Although I have no doubt that the Wilforts were generous people to all causes in the district, my reasoning in this case, is Mr. Wilfort’s donation of $5,000 in 1981 to the development of the Wilfort Toboggan Hill in West Stettler Park.
I cannot tell you how many times I ran up that hill and sped down it again. Although, the getting up was rather difficult in 1980s snow pants, coat, and whatever else I was wrapped in, the ride down was never disappointing.
Although painful if you went down the east face in the early years of the hill. Those of you who know why, know why.
Wilfort Toboggan Hill was just one aspect in the creation of West Stettler Park. The park started as a preventative measure to reduce/eliminate the rather regular flooding of Red Willow Creek.
The Town worked with the province’s environmental department, on the excavation of fishponds which were designed to hold runoff water, and prevent the Red Willow Creek which runs through the park from damaging homes and businesses.
The project also worked to deepen and widen the channel the creek runs through.
Although I’m not sure where in the early planning stages of the project it was to collect the run off, it was decided to make it a park, and it quickly became a community-focused operation. However, the whole project becoming a park, all hinged on one tiny detail.

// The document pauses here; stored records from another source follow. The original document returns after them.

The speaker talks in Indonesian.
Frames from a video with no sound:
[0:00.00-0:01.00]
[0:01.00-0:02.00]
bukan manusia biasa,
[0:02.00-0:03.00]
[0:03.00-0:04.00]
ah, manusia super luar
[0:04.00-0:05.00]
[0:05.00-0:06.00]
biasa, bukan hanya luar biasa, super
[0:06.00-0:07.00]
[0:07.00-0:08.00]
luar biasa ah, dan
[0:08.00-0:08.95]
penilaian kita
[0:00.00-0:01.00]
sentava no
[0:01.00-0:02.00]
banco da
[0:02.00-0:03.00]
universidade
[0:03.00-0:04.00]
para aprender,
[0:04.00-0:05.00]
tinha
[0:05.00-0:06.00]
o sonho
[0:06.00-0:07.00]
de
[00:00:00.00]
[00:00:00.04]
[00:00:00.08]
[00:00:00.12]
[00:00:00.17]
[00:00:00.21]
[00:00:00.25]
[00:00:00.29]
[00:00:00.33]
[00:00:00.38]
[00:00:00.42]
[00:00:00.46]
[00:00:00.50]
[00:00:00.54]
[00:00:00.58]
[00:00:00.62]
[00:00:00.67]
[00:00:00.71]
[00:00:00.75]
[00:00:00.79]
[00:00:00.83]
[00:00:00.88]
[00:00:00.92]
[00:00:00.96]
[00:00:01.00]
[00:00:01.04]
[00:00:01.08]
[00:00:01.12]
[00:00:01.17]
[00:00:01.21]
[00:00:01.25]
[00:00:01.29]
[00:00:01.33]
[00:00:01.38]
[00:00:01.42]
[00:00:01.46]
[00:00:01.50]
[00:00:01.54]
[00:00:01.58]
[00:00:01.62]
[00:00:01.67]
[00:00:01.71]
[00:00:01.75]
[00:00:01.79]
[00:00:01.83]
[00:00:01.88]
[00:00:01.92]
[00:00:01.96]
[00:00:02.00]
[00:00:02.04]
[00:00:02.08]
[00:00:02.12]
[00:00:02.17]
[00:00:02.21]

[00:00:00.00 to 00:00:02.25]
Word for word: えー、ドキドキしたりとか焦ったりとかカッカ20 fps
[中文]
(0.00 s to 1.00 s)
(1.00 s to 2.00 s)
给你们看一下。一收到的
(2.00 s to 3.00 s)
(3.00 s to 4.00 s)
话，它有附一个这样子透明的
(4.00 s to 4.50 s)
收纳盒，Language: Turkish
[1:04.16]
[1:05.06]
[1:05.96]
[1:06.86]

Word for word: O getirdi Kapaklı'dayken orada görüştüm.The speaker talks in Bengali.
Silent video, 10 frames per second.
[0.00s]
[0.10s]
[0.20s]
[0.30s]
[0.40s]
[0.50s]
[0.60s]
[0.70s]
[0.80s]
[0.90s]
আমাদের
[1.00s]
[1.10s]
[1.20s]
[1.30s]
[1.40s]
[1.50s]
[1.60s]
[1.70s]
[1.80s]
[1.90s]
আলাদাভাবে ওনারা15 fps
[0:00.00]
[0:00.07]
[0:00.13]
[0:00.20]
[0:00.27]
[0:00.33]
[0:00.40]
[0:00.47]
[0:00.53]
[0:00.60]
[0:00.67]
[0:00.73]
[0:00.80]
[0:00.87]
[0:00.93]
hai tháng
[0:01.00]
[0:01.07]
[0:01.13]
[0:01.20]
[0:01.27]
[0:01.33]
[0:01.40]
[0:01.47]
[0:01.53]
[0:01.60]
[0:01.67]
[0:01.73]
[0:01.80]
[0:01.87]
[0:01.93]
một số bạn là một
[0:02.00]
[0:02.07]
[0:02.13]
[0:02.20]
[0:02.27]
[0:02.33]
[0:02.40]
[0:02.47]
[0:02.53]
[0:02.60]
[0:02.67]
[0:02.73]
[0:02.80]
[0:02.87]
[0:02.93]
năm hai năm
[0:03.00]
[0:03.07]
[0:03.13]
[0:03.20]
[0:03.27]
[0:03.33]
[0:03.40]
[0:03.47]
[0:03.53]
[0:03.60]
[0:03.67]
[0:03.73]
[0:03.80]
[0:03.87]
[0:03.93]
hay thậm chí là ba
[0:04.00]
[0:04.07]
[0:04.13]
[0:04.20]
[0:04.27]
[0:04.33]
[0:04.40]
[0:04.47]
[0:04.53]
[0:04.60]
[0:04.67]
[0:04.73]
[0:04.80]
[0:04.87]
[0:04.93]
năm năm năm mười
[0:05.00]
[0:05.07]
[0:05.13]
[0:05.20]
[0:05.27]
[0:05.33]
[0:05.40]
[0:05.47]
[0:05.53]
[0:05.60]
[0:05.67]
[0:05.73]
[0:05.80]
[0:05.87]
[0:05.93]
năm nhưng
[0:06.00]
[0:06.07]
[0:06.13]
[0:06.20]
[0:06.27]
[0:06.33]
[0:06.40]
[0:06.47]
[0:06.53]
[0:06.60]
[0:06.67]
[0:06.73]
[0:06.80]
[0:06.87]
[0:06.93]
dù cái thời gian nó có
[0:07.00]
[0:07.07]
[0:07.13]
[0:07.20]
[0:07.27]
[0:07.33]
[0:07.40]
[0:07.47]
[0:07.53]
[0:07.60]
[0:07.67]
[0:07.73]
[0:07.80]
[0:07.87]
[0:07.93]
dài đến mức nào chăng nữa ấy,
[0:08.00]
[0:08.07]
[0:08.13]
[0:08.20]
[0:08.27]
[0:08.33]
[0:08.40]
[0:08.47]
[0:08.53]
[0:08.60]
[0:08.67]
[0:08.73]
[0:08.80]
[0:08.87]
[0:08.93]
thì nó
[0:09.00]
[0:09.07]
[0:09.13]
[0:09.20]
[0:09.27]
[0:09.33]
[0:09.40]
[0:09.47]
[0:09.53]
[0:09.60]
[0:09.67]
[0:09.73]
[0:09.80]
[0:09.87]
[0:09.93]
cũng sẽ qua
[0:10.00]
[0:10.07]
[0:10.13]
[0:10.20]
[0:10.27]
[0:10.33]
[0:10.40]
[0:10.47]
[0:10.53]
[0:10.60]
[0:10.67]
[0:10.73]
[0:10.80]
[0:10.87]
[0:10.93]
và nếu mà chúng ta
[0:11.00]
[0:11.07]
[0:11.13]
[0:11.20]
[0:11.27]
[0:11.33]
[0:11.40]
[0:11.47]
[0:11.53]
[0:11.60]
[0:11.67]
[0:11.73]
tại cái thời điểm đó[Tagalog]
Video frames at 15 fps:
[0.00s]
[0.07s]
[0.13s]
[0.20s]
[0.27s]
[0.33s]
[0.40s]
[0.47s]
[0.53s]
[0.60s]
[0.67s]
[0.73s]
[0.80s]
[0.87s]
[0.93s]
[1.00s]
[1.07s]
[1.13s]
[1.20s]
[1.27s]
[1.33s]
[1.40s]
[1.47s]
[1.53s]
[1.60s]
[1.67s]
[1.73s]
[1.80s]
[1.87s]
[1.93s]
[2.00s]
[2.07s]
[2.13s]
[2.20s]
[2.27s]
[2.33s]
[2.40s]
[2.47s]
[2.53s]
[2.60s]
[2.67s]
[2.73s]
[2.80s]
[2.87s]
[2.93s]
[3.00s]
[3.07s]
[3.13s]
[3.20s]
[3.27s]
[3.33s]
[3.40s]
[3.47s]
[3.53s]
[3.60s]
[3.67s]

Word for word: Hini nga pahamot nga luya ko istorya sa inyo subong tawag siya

The County of Stettler owned a large percentage of land that was needed for the 80-acre park. This could have had a major impact on the size and scope of the park’s development, had it not been for the C ounty agreeing to donate the land for recreational use.
Town Administrator (at the time) Mr. Warren Dunford explained that although the project had received a provincial grant of $600,000 as well as money from the Town to the tune of $500,000, it did not take long to consume a large portion of those funds.
Although the West Stettler Park project was initially a Town and Province undertaking, community groups quickly threw their hats into development of the area.
The Kinsmen Club of Stettler took on landscaping around the fishponds. The Kinsmen (and I’m sure Kinettes, but I’d have to check with those ladies) also built the picnic shelter in the park which used to have brick walls, but now appears to be all open.
Additionally, The Kinsmen erected the bridge that crossed the creek. This actually makes a lot of sense to me now, because as a kid whose dad was a Kinsman, family events were either in the basement of the Club Café where the club used to meet or out at West Stettler Park.
The Rotary Club of Stettler also pitched in and did much of the design work for the ball diamonds that they planned to begin construction of in 1982.
Although not a part of the main park, the Lions Club began development of a 55-stall campground which would include 48 full power and water hookup sites.
The campground sat across the roadway from the main park.
The Lions Campground also planned for a washroom shack for the convenience of the campers at their facility. This campsite, of course, still exists even though the Town is without a Lions Club, and I believe it is run by the town. However, it would be rather unfair not to credit the former Lions for their major contribution to that part of town.
Although John Wilfort’s toboggan hill was noted as being hydroseeded in September of ‘81, and would most certainly be used that winter, the official opening of West Stettler Park, didn’t happen until June of 1986.